A ‘continuing global story’
Lesson plans created by educators at the newly opened National September 11 Memorial & Museum examine terrorist attacks that took place before and after Sept. 11, 2001: the first World Trade Center bombing in 1993, the attack on the USS Cole in 2000, bombings in Madrid in 2004 and London in 2005. “The events of September 11, 2001, are part of an ongoing story that began well before that late summer morning when 19 hijackers seized control of four commercial airplanes and crashed them into the World Trade Center, the Pentagon, and a field in Pennsylvania,” according to the museum’s website. “As we work to build a national institution dedicated to memorializing those killed in the attacks of 2001 and 1993, preserving the history, and helping visitors to understand its evolving significance, this series will provide information aimed at demonstrating how 9/11 exists within the context of a continuing global story, of which other related terrorist attacks are also a part.”
That global story not only continues, but lately dominates the news. The brutal terrorist group known as Islamic State in Iraq and the Levant, or ISIL, has seized territory in Iraq and Syria and last week beheaded a second journalist, the Jewish-American Steven Sotloff. In a carefully calculated media campaign, it boasts of killing innocent worshipers in mosques, systematic and intentional attacks on civilians, and the vicious persecution of Iraq’s religious minorities.

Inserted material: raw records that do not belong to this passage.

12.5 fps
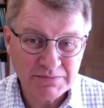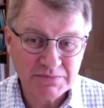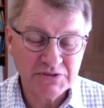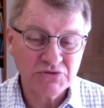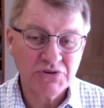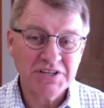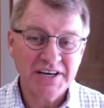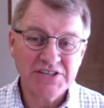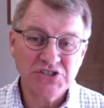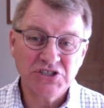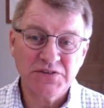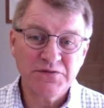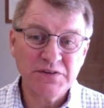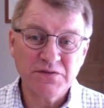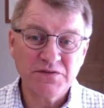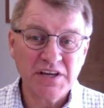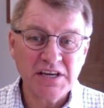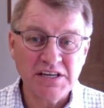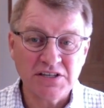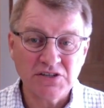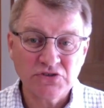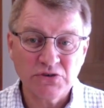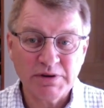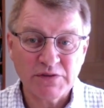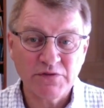between the ages of 15
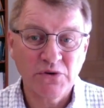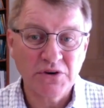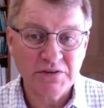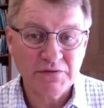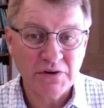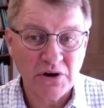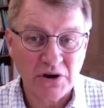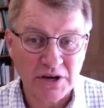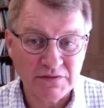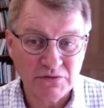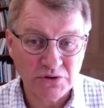to about 45,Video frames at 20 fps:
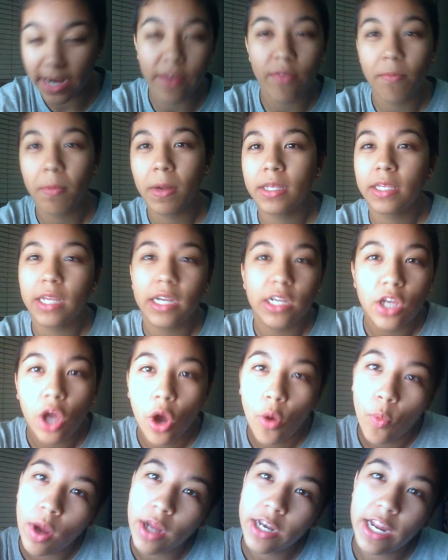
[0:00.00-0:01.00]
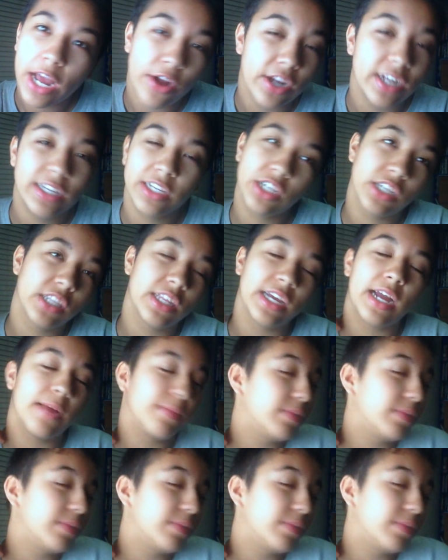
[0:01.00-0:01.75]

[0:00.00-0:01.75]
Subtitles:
Everybody's like, yo, what now? He's just like,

The rise of ISIL means that America must once again consider its military options, 13 years after the 9/11 attacks pitched America into a Middle East conflagration it cannot seem to escape. President Obama has sought to avoid further entanglement, but he may have no choice. Critics are demanding that America counter ISIL in Iraq and Syria while enlisting Sunni tribes and Arab states in an effort that, in the words of Dennis Ross, “can only add to the legitimacy of the campaign against ISIL.”
The “continuing global story” of Islamist terror demands an international response, led by a superpower that understands the consequences of complacency.